__To do__. Could the data below be copied exactly, minus the pictures?

__Data for the task__.
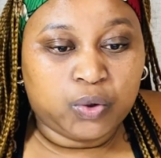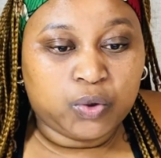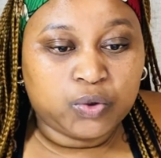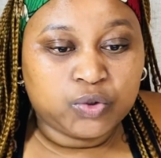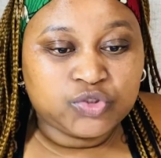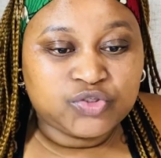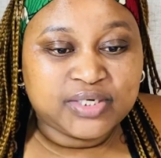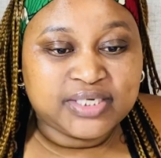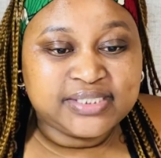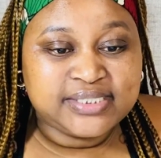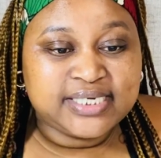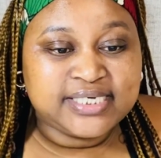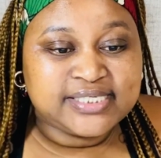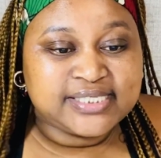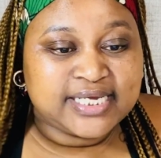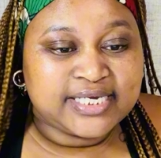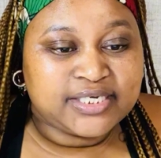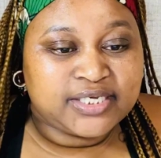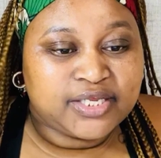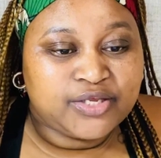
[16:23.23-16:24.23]
So it says
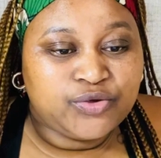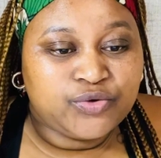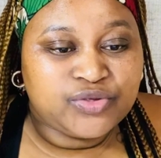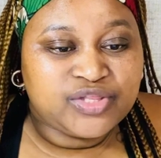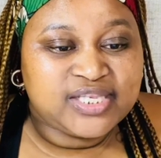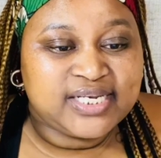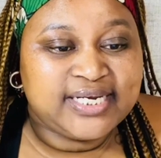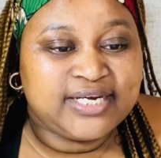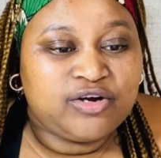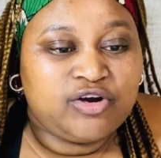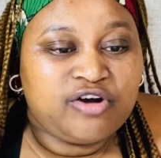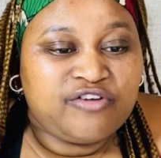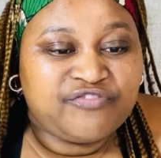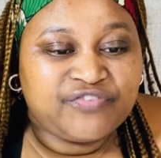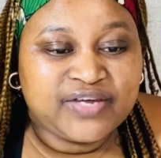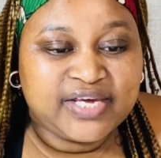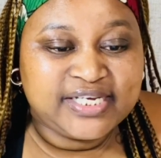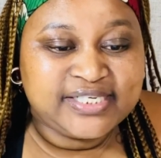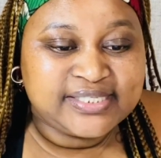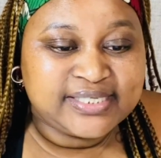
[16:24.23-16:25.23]
that the Youth League
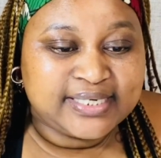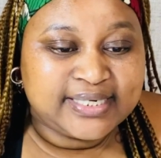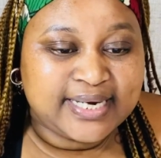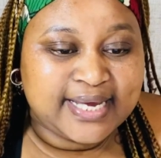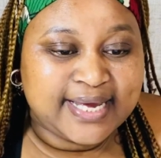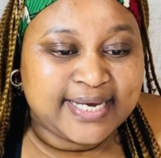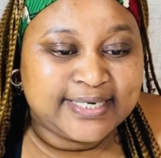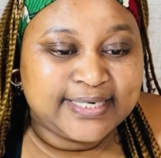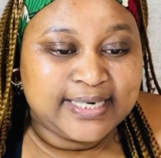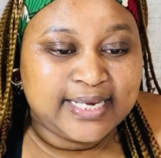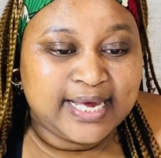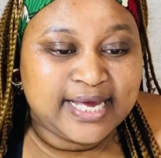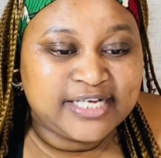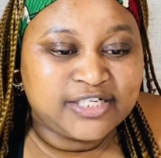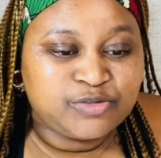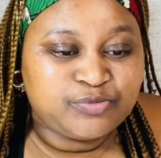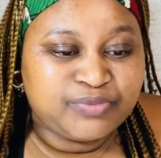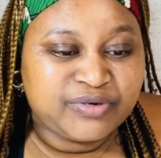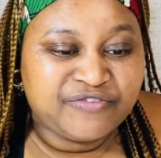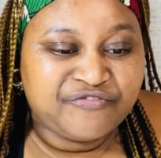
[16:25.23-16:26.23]
of KZN
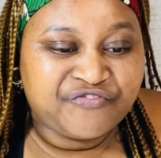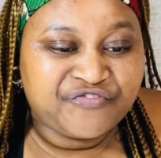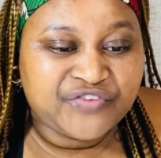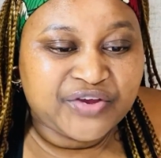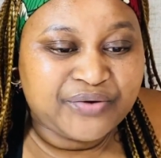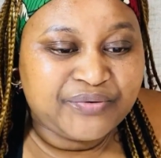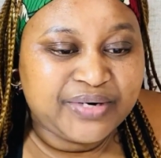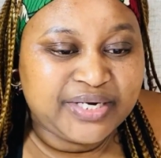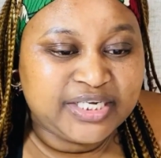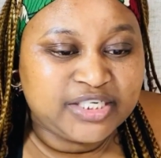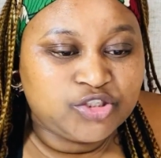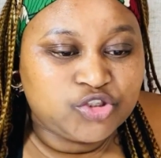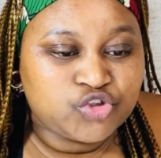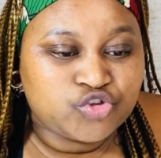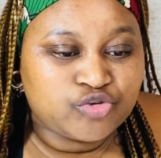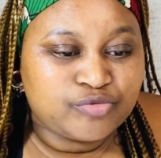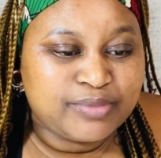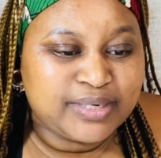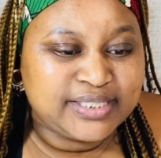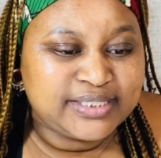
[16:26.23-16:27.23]
has been very
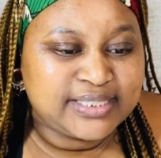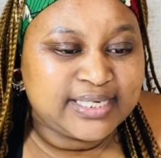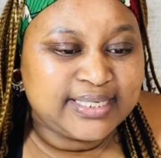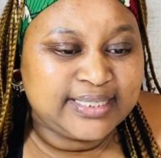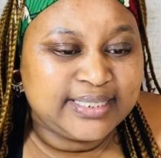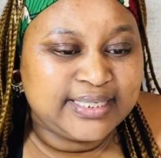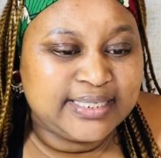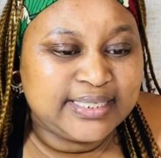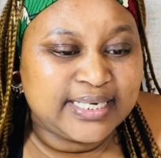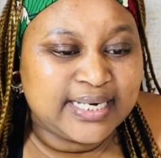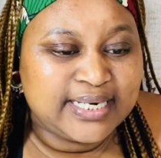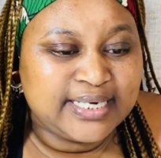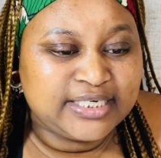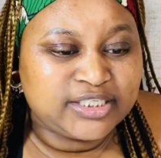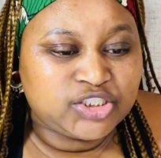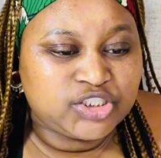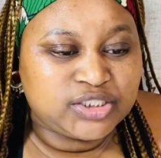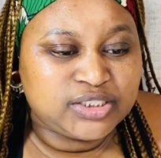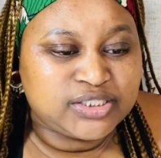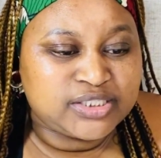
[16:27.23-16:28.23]
instrumental in
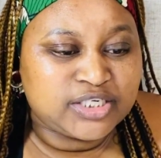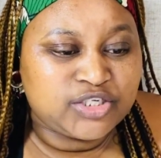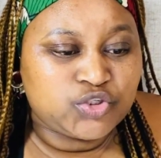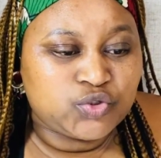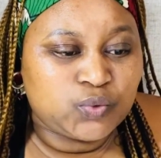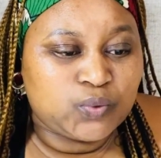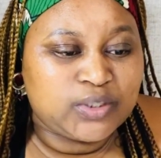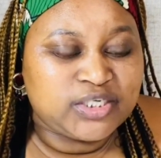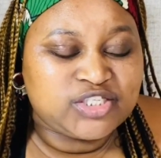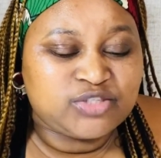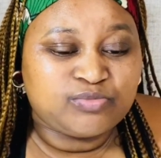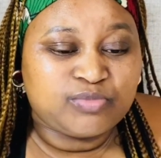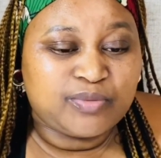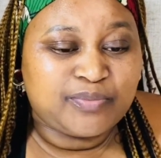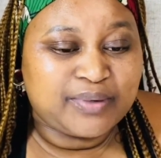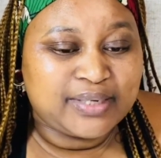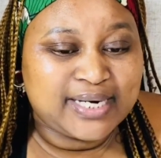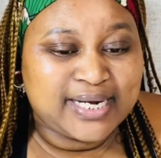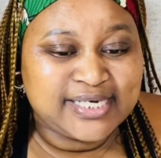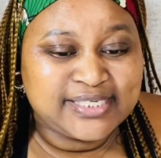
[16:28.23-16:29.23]
elections and towards
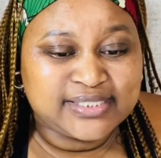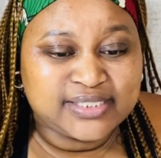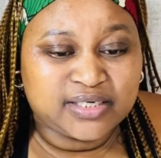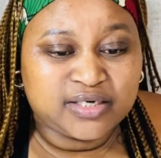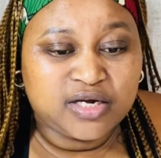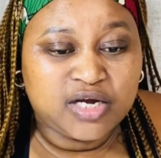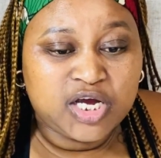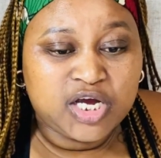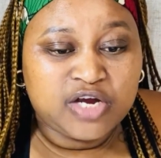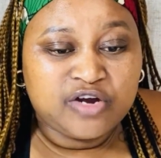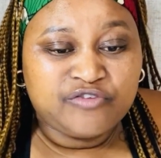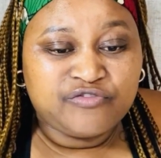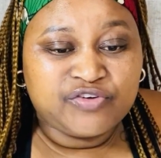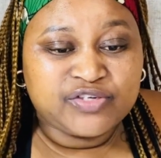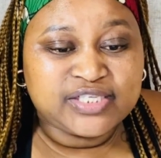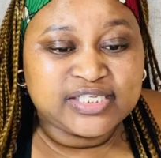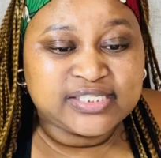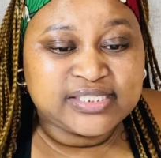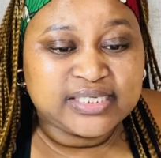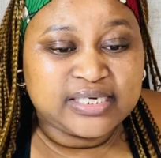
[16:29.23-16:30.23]
mobilizing for
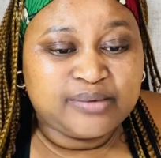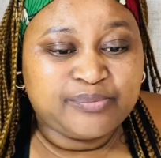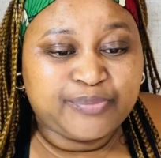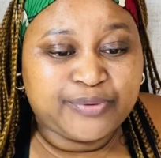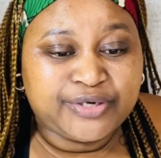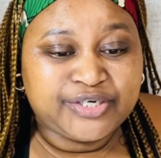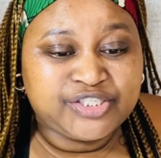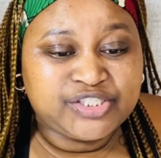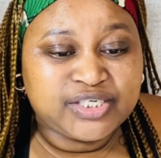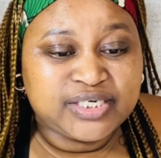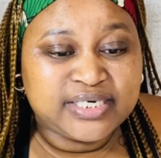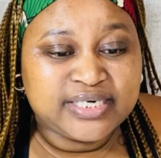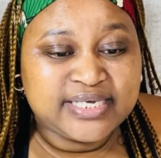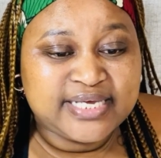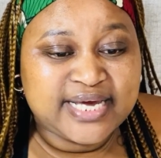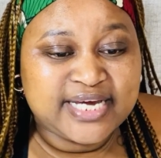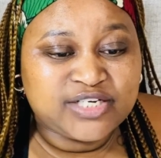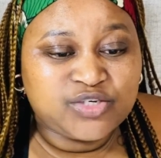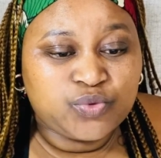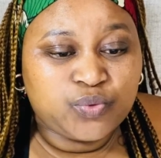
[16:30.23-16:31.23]
the celebration,
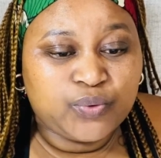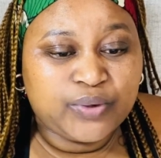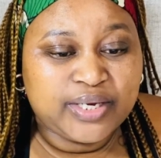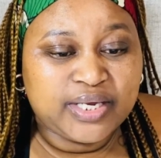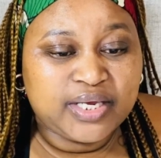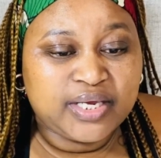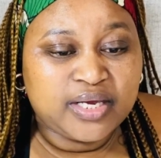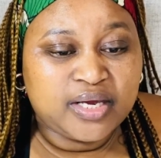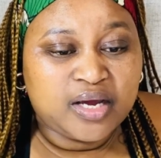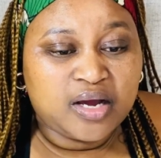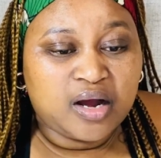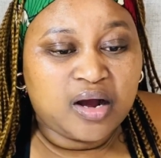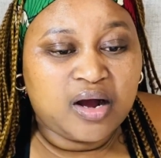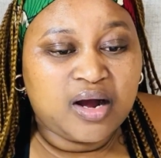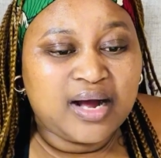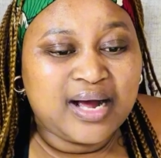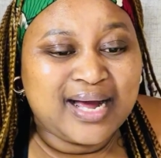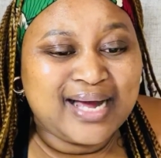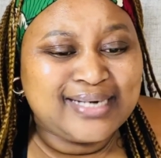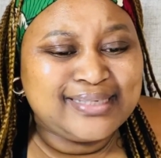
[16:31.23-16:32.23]
yet we
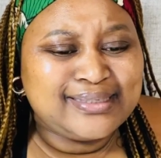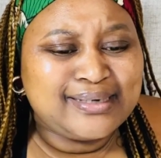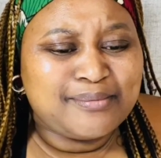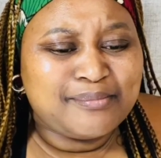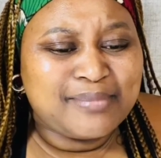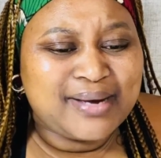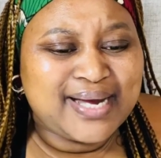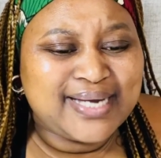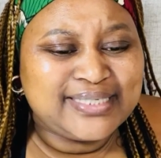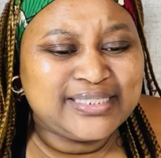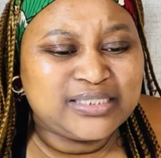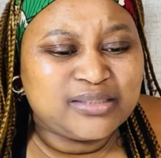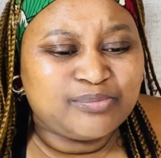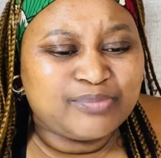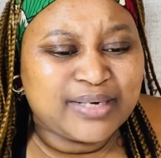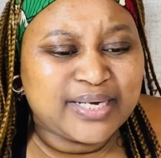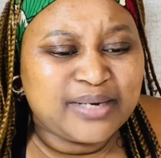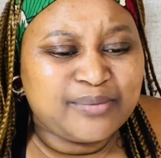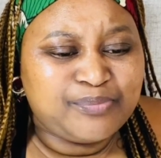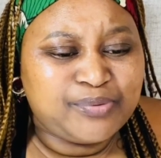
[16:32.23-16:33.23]
are undermined
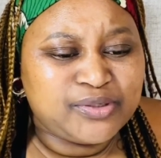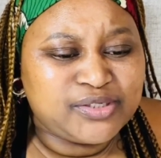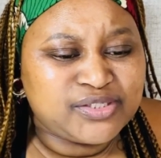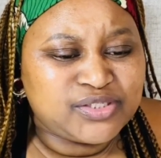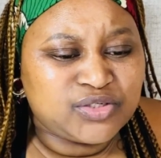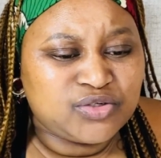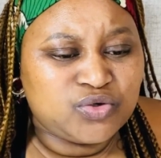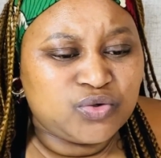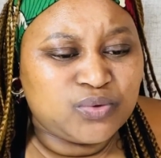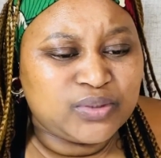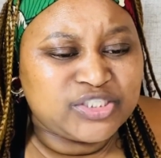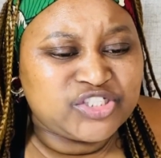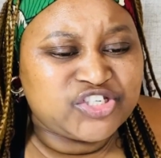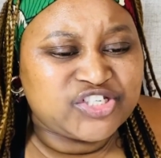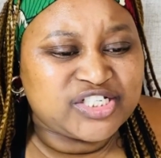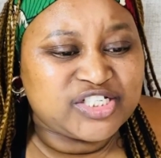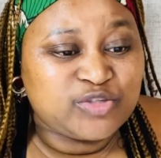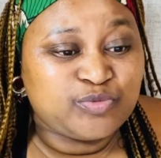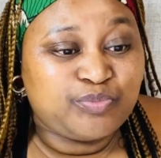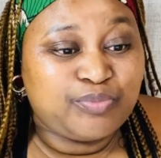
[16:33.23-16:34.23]
by a person who was
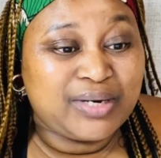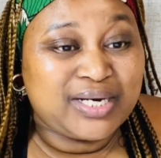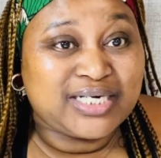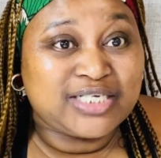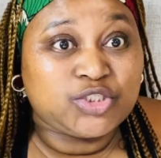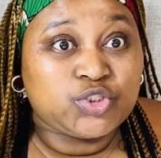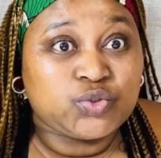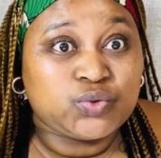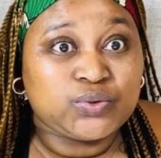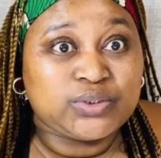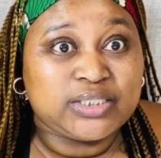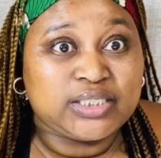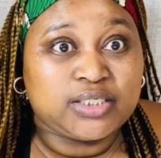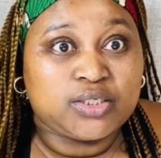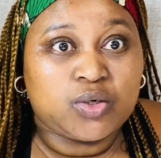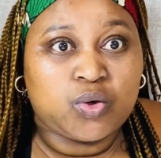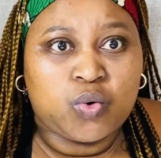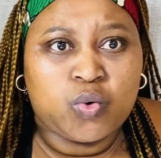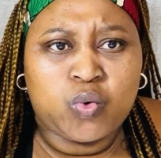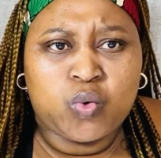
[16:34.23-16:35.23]
just
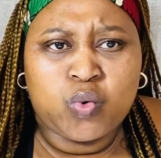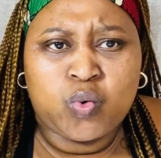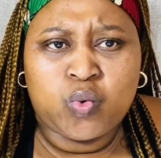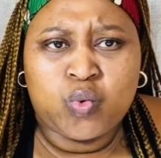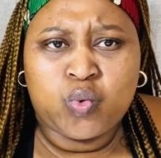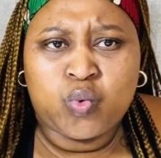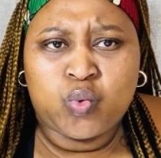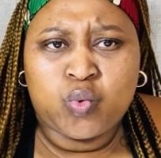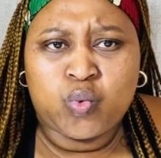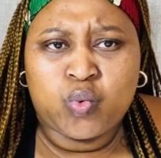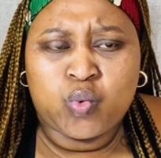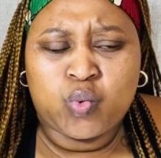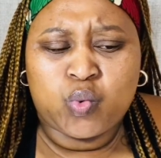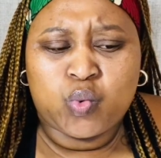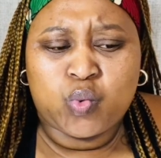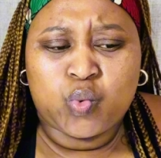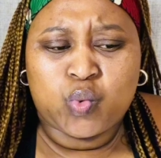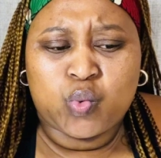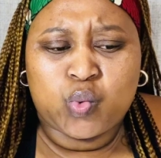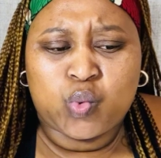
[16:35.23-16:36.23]
parachuted.
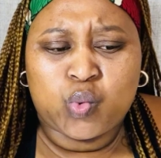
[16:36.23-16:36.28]
Ooh.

__Answer section__.
[16:23.23-16:24.23]
So it says
[16:24.23-16:25.23]
that the Youth League
[16:25.23-16:26.23]
of KZN
[16:26.23-16:27.23]
has been very
[16:27.23-16:28.23]
instrumental in
[16:28.23-16:29.23]
elections and towards
[16:29.23-16:30.23]
mobilizing for
[16:30.23-16:31.23]
the celebration,
[16:31.23-16:32.23]
yet we
[16:32.23-16:33.23]
are undermined
[16:33.23-16:34.23]
by a person who was
[16:34.23-16:35.23]
just
[16:35.23-16:36.23]
parachuted.
[16:36.23-16:36.28]
Ooh.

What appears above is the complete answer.